Friday, April 20, 2018

Through Rose-Coloured Camera Phones

I'm getting tired of the demonizing of phones and mobile devices in public places. I mean, like any technology, it deserves skepticism and analysis rather than naive acceptance. But a lot of the critiques of phones' effect on society is just scattershot complaining from the memory-challenged.

I'm guessing that young people are dismissing these attacks as just a bit more ageism. But in case any of them are falling for it and believing that the mobiles are the downfall of civilization, I'd like to offer some reassurance. As someone who was there for the pre-mobile era let me clear some things up.

People weren't very social before mobiles.

Listening to Boomers, X-er's and older Millennials, you'd think that the old world was a marvelously social place where public places were full of conversation, and where complete strangers regularly reached out to one another.

Actually, it was an awkward bore, where entertainment was limited to old magazines. Yeah, that's right: the pile of old magazines in every waiting room? You probably thought the reason they're so old is that no one bothers replacing them now that we have phones to entertain us. Nope! They've always been years out of date, but it used to be that people would actually read them, because there was nothing better to do. That's why most people resorted to starting off into space instead. They would have killed for a convenient portable entertainment device. And you would have killed for the person across the room starting at you to have his own entertainment device to divert his gaze.

People weren't more caring

It's not like they were completely cold-hearted, but they weren't any nicer. Perhaps you've heard some of the old shocking stories about bystanders not helping victims? Well those all happened without phones.

People have always been reluctant to get involved with strangers around them. Now, at least they may be using their phones to connect with strangers on the net. Even I'm writing this while sitting in a waiting room.
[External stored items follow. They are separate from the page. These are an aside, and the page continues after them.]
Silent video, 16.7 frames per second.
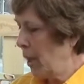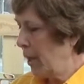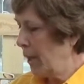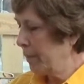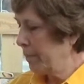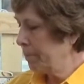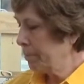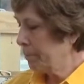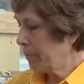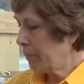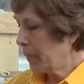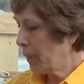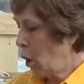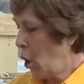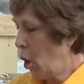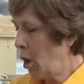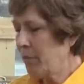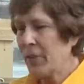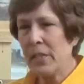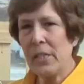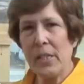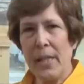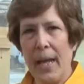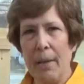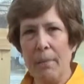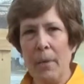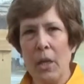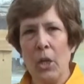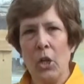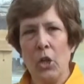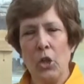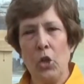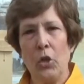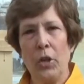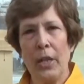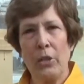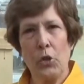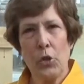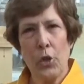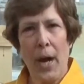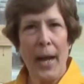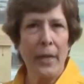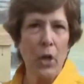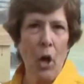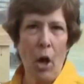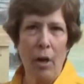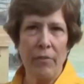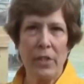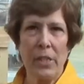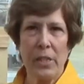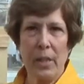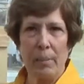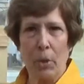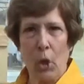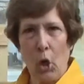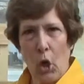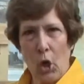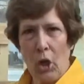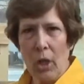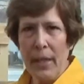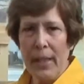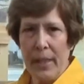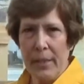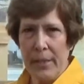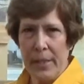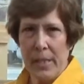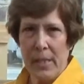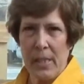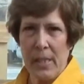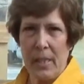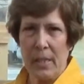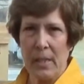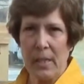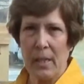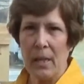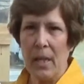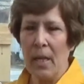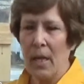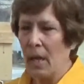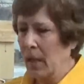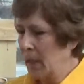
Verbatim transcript: um, harvest them, you can try and harvest them early in the season,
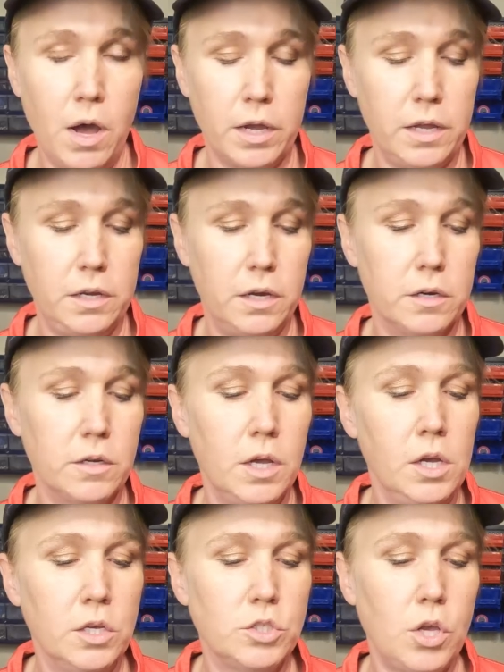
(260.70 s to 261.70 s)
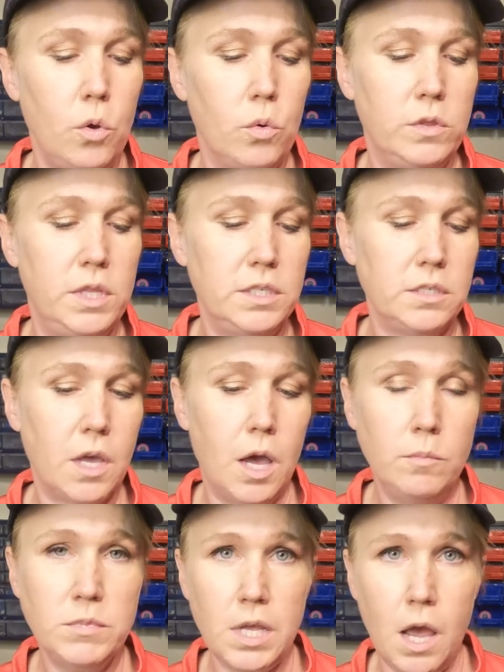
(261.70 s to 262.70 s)
pocket here. So this
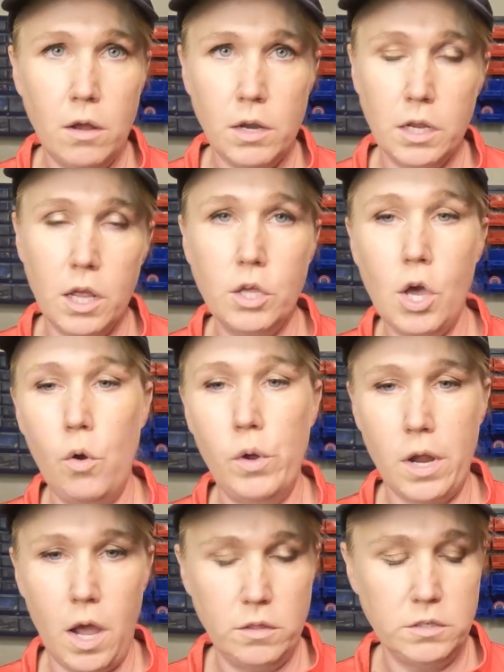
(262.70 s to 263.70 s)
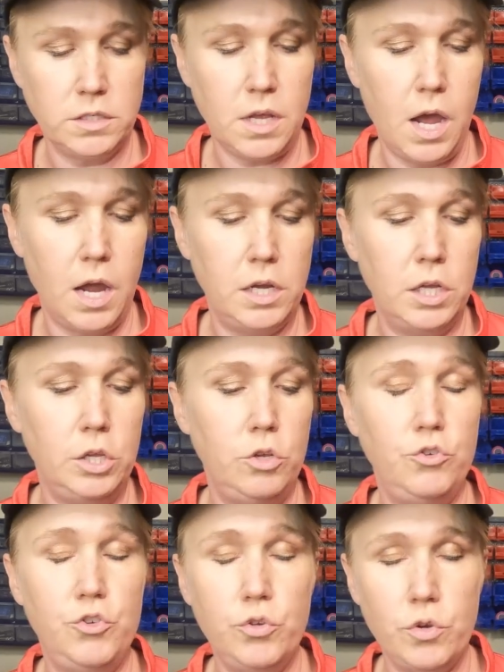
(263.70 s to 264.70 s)
comes out and can go in either side.
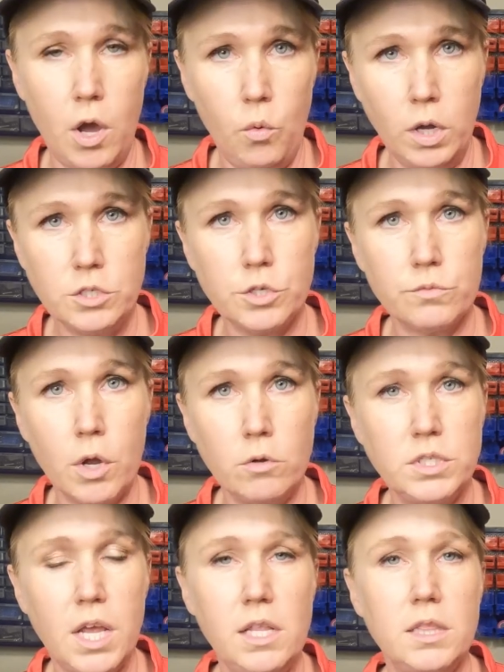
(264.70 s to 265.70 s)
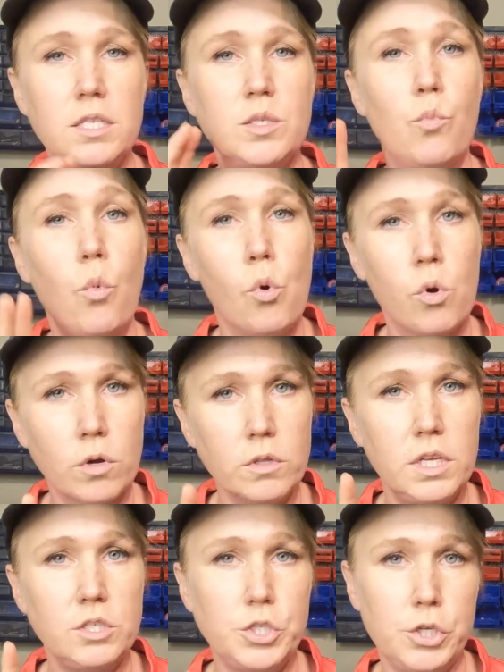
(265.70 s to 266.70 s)
You do not want to rotate this more
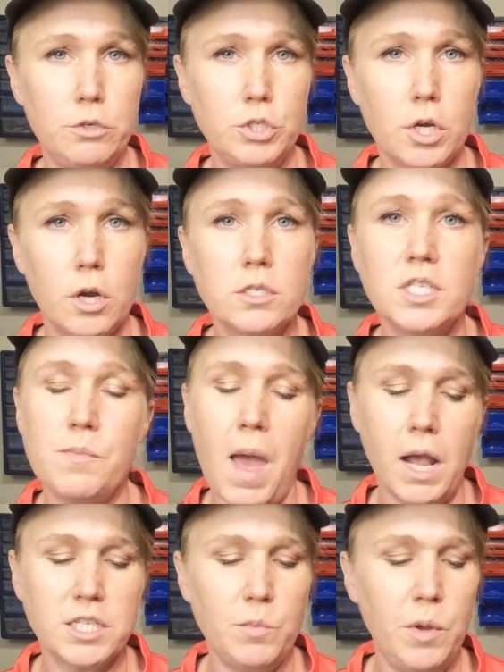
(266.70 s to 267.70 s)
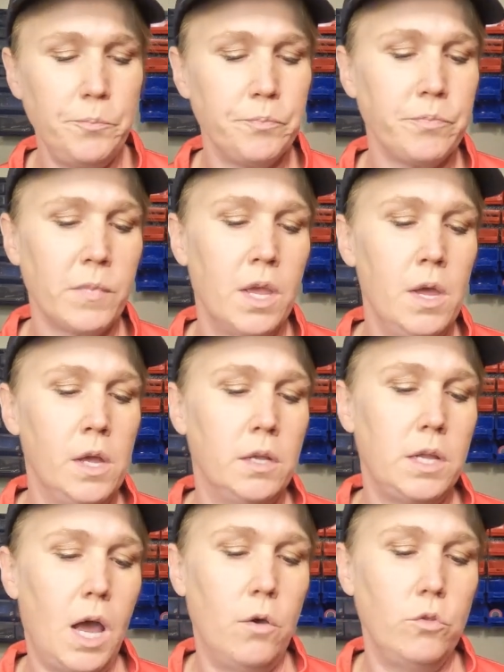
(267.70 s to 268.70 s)
than 2 turns maximum.
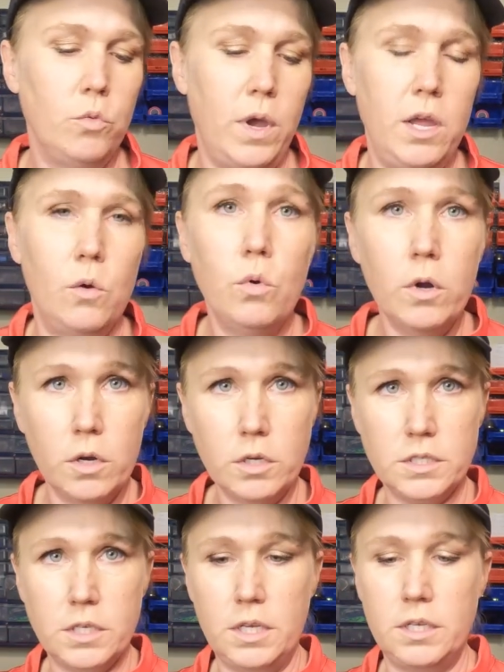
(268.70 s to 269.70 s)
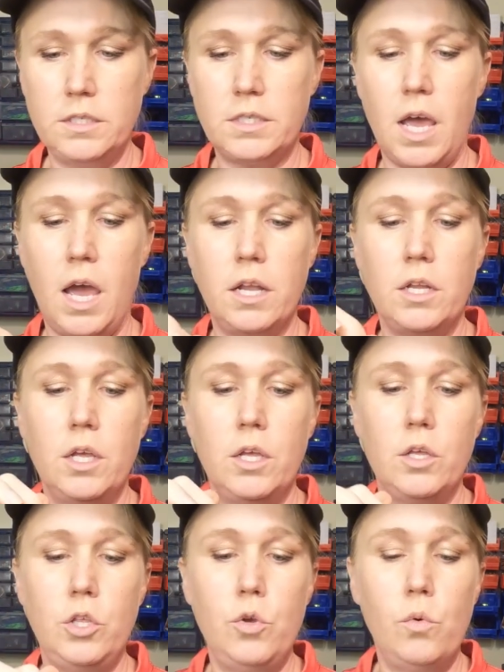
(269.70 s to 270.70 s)
Now, the way it works is that
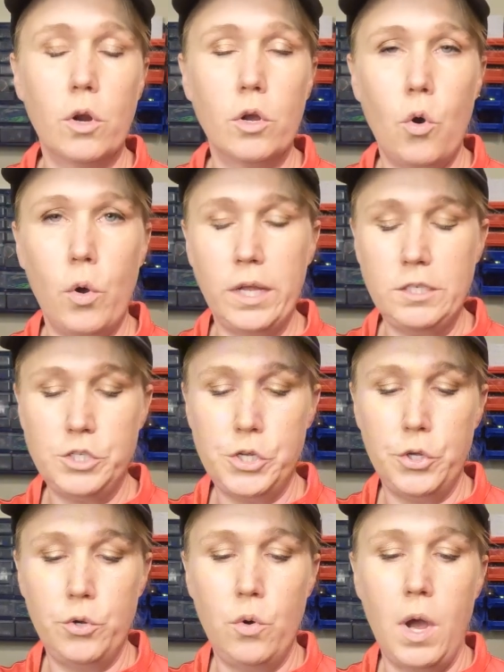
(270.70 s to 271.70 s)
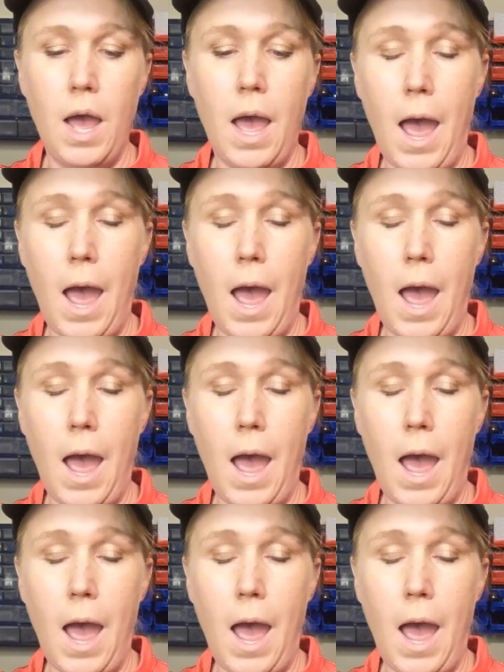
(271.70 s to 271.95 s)
you are going to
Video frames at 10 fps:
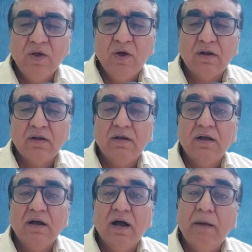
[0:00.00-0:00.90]
your
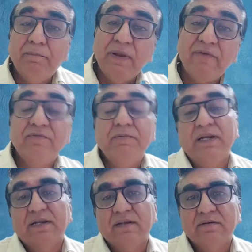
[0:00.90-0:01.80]

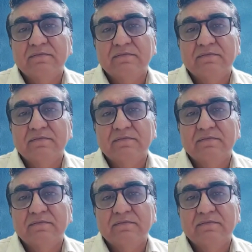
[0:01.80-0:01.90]
upliftment.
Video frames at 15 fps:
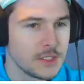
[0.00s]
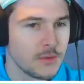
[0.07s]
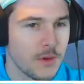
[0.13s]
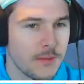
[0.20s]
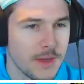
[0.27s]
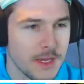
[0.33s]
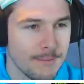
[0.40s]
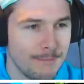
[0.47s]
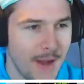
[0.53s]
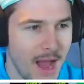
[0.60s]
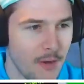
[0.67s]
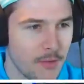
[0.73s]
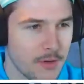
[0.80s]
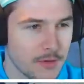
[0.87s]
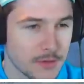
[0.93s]
to where we can
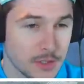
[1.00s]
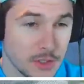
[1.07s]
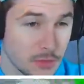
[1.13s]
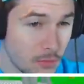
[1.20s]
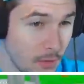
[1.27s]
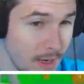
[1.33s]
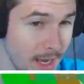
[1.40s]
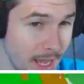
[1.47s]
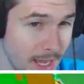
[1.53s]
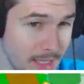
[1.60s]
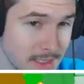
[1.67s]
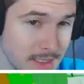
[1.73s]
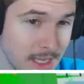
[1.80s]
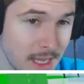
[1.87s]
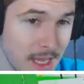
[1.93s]
buy one of those droid
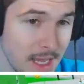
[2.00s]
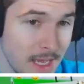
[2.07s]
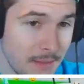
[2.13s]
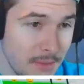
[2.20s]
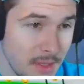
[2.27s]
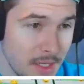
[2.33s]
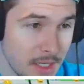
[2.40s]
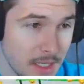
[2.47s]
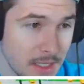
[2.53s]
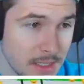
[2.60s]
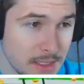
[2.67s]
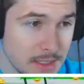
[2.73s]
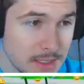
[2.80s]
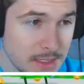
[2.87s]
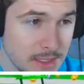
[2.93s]
eggs
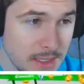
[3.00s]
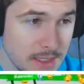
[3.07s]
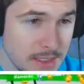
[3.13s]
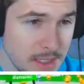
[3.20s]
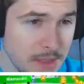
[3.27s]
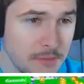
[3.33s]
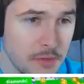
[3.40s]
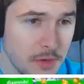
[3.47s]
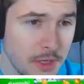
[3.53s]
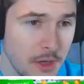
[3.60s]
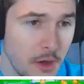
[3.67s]
because they seem pretty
That may be odd, but it's still better than the old way of living in a shell.

Kids weren't very active

Looking at memes on facebook, you'd think that kids once spent all their time doing healthy and wholesome activities outside, then someone gave them phones and it all ended.

I don't know, maybe there was once a golden age of kids' activities, but it would have been decades ago. Keep in mind that TV - and vacuous programming on it - has been widespread since the 60's. Video games were commonplace by the 80's.

Tinder et al have destroyed dating

Look up the "personals ad" concept. People used to look for love using twenty words at the back of a newspaper, right above the ads for escort services. Does that sound better than modern dating apps? And don't even ask about 90's singles phone lines.